TASK OBJECTIVE —
In your answer, set down the records below exactly as they stand, omitting pictures.

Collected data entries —
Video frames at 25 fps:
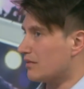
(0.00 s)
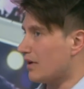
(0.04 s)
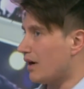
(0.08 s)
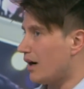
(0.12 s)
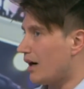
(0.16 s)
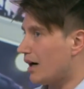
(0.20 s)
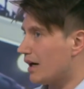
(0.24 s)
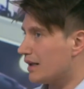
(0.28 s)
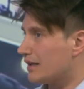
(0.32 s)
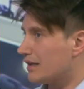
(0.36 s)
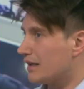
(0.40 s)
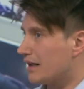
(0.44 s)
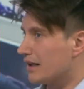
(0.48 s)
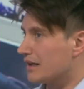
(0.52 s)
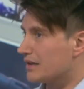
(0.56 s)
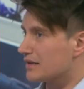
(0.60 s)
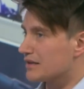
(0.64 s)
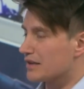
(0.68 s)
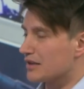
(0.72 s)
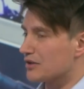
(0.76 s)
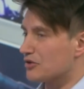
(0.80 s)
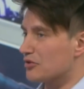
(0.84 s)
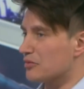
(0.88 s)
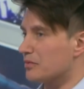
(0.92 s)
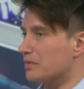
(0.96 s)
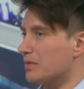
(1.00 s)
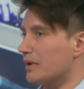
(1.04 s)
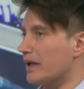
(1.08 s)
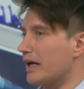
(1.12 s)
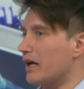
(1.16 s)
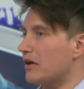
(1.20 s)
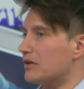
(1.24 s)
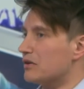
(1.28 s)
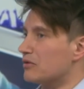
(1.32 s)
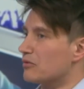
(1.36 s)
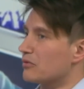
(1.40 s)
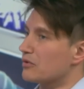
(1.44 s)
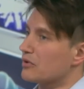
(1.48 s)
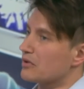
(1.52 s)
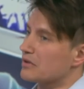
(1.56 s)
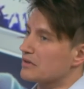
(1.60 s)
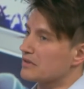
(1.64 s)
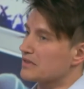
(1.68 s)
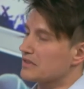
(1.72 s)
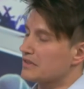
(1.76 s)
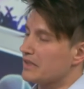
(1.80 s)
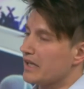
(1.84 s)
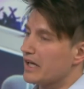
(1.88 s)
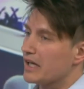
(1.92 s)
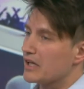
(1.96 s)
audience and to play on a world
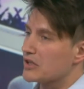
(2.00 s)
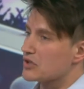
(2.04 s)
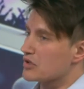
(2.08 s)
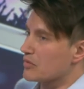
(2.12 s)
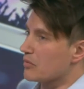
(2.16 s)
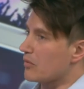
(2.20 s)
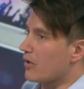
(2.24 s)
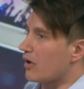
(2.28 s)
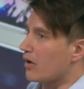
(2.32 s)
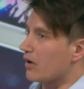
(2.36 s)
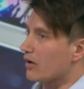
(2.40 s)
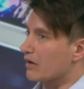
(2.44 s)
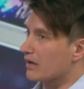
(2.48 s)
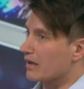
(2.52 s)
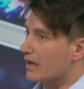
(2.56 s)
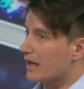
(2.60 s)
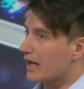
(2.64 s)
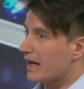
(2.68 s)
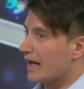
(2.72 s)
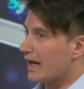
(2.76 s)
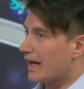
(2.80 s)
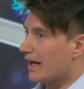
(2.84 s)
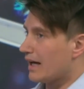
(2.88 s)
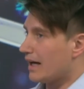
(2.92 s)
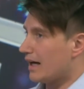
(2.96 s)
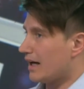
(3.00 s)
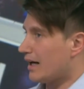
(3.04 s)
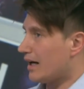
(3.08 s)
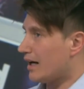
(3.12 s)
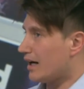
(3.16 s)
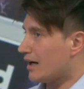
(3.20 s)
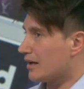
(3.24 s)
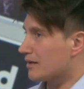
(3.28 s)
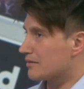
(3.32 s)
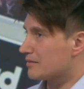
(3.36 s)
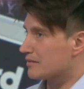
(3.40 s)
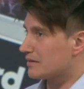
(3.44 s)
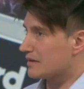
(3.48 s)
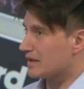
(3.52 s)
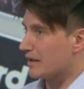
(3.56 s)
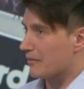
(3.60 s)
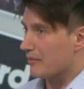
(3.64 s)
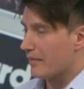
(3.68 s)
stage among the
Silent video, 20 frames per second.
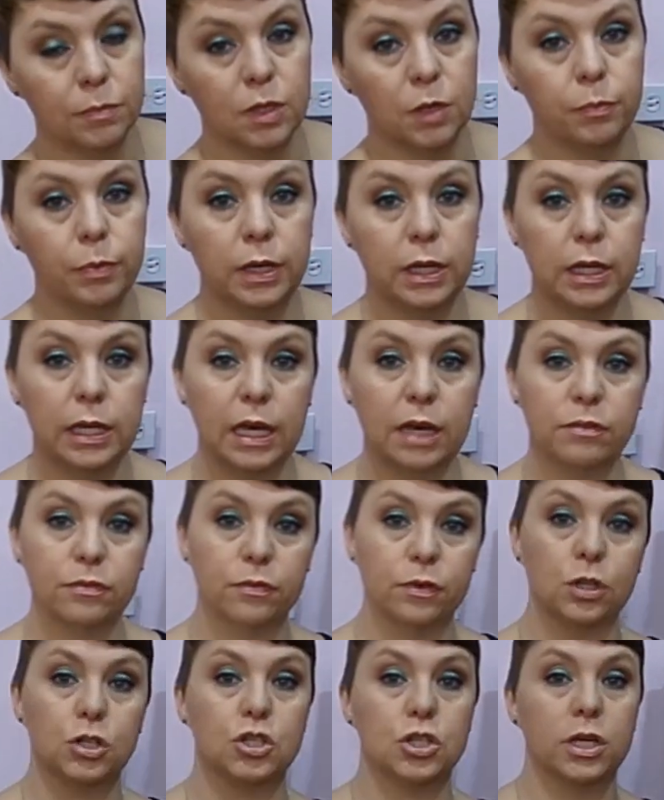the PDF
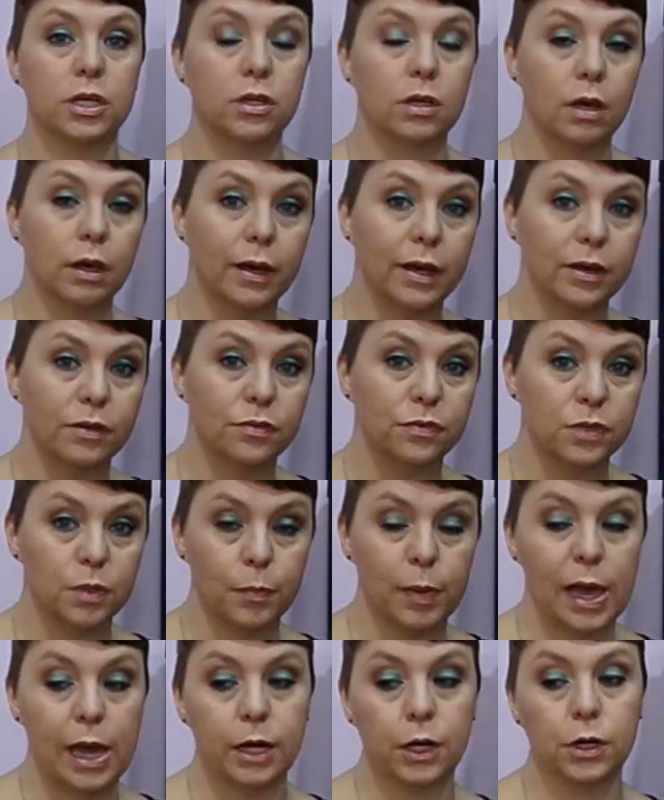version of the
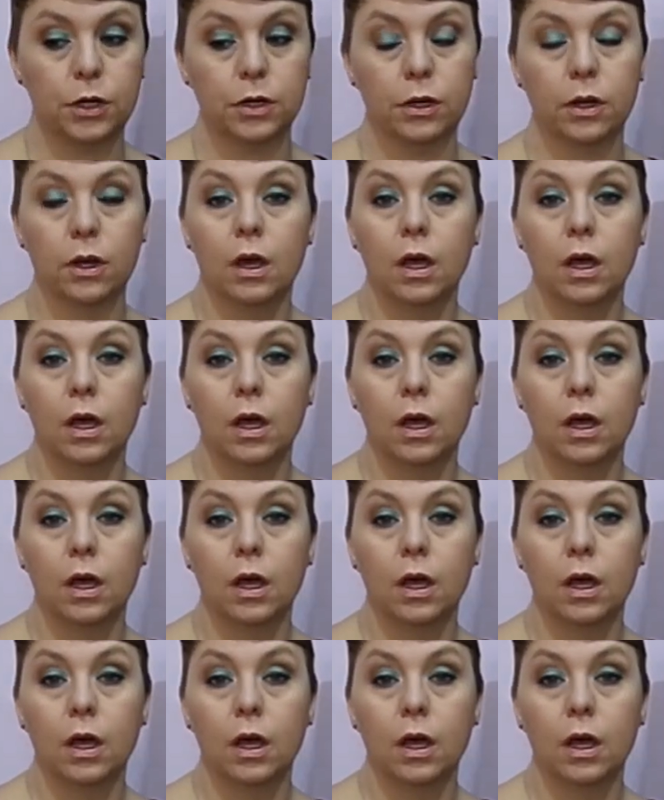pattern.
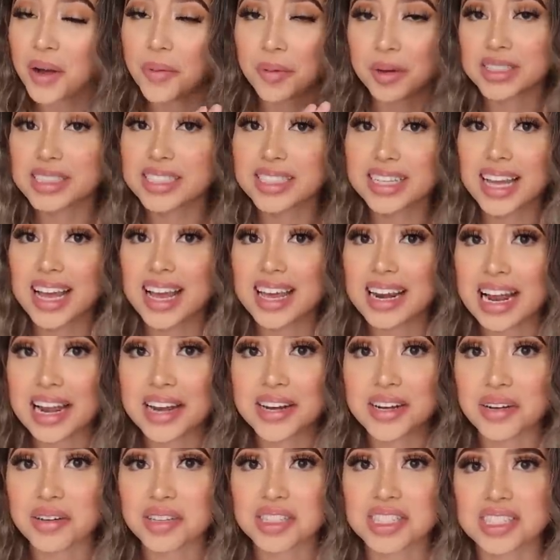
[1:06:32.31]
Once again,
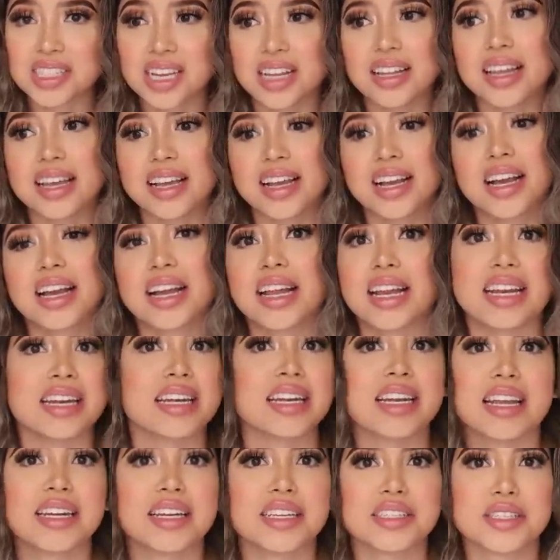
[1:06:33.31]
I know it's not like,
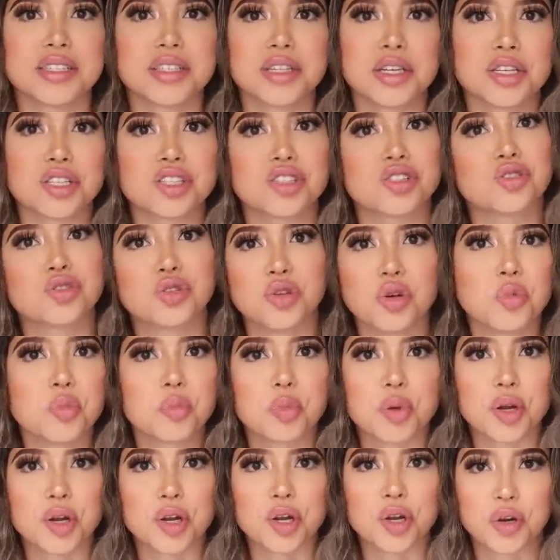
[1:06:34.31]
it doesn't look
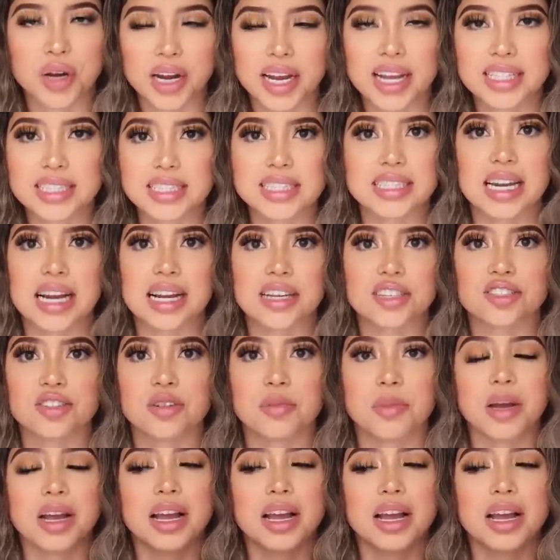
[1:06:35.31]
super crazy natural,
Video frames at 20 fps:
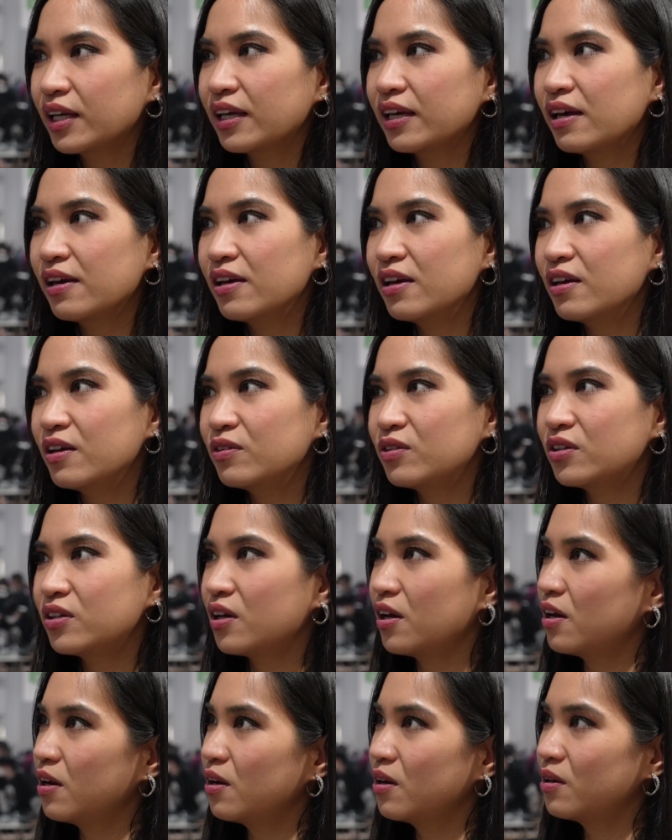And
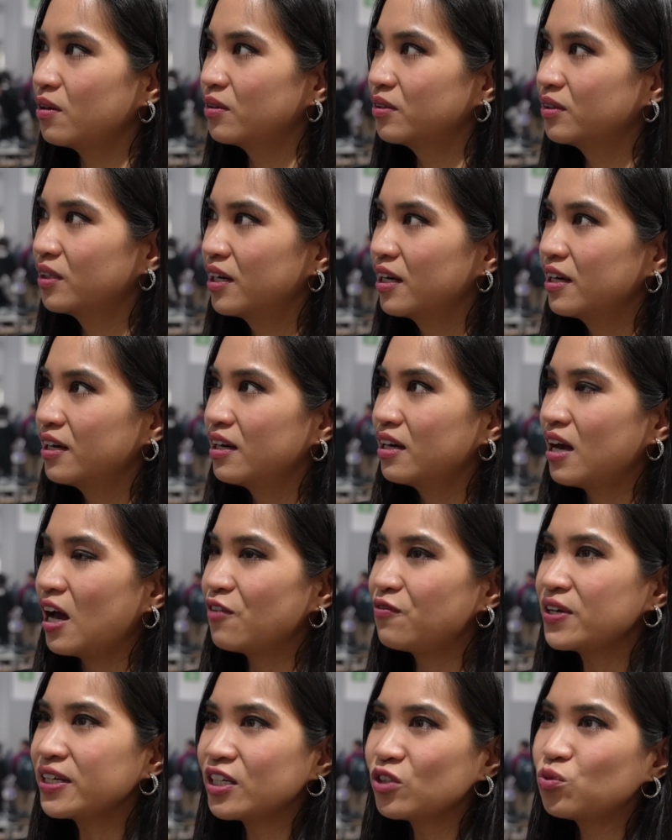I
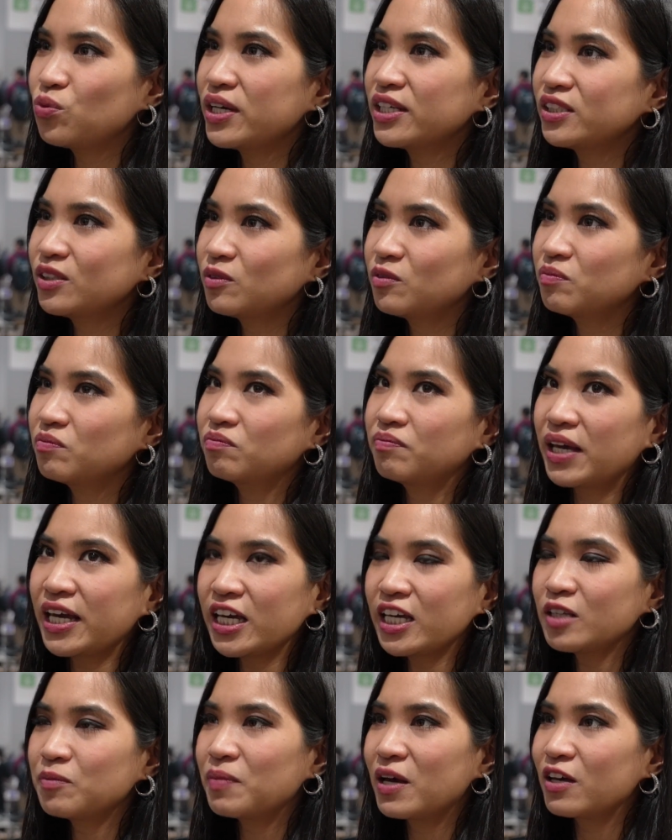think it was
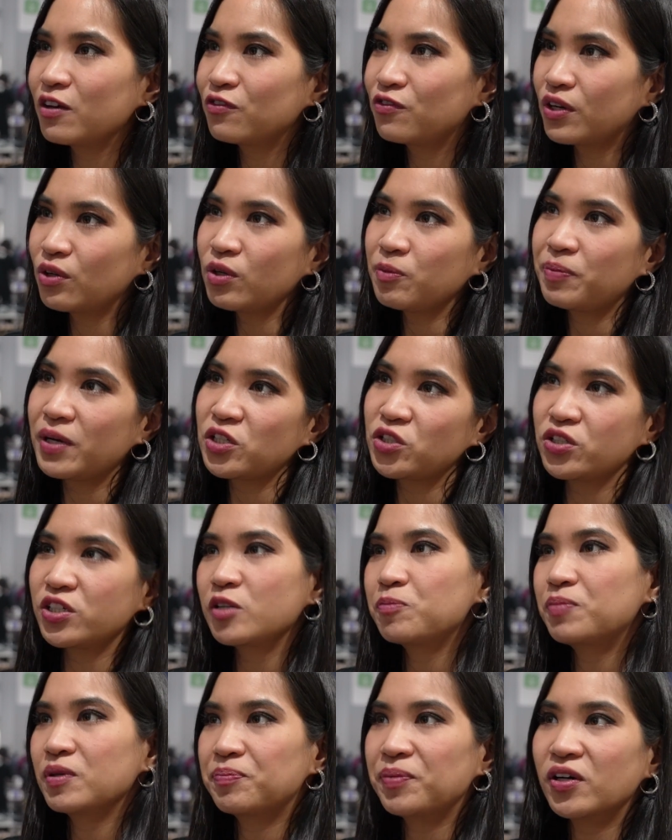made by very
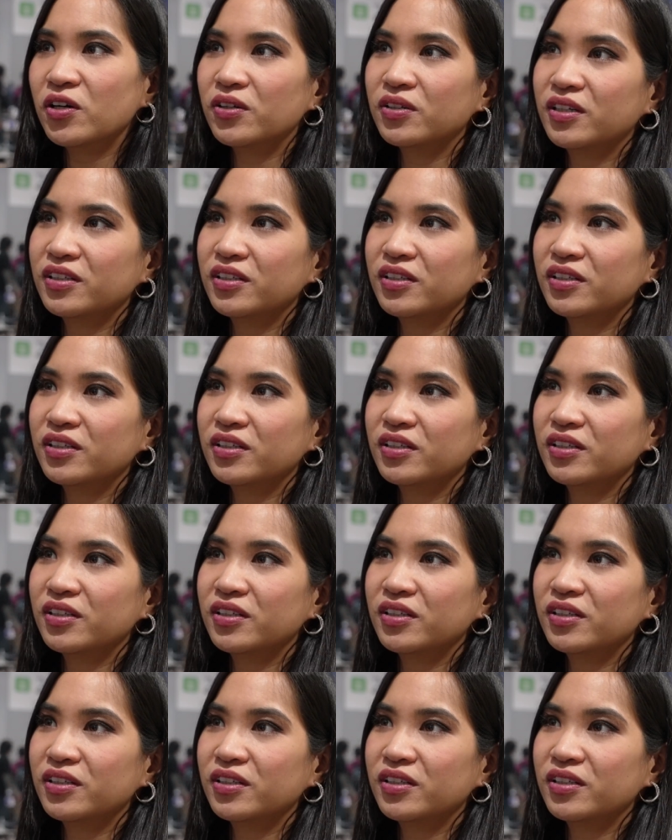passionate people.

FINISHED EXERCISE —
Video frames at 25 fps:
(0.00 s)
(0.04 s)
(0.08 s)
(0.12 s)
(0.16 s)
(0.20 s)
(0.24 s)
(0.28 s)
(0.32 s)
(0.36 s)
(0.40 s)
(0.44 s)
(0.48 s)
(0.52 s)
(0.56 s)
(0.60 s)
(0.64 s)
(0.68 s)
(0.72 s)
(0.76 s)
(0.80 s)
(0.84 s)
(0.88 s)
(0.92 s)
(0.96 s)
(1.00 s)
(1.04 s)
(1.08 s)
(1.12 s)
(1.16 s)
(1.20 s)
(1.24 s)
(1.28 s)
(1.32 s)
(1.36 s)
(1.40 s)
(1.44 s)
(1.48 s)
(1.52 s)
(1.56 s)
(1.60 s)
(1.64 s)
(1.68 s)
(1.72 s)
(1.76 s)
(1.80 s)
(1.84 s)
(1.88 s)
(1.92 s)
(1.96 s)
audience and to play on a world
(2.00 s)
(2.04 s)
(2.08 s)
(2.12 s)
(2.16 s)
(2.20 s)
(2.24 s)
(2.28 s)
(2.32 s)
(2.36 s)
(2.40 s)
(2.44 s)
(2.48 s)
(2.52 s)
(2.56 s)
(2.60 s)
(2.64 s)
(2.68 s)
(2.72 s)
(2.76 s)
(2.80 s)
(2.84 s)
(2.88 s)
(2.92 s)
(2.96 s)
(3.00 s)
(3.04 s)
(3.08 s)
(3.12 s)
(3.16 s)
(3.20 s)
(3.24 s)
(3.28 s)
(3.32 s)
(3.36 s)
(3.40 s)
(3.44 s)
(3.48 s)
(3.52 s)
(3.56 s)
(3.60 s)
(3.64 s)
(3.68 s)
stage among the
Silent video, 20 frames per second.
the PDF
version of the
pattern.
[1:06:32.31]
Once again,
[1:06:33.31]
I know it's not like,
[1:06:34.31]
it doesn't look
[1:06:35.31]
super crazy natural,
Video frames at 20 fps:
And
I
think it was
made by very
passionate people.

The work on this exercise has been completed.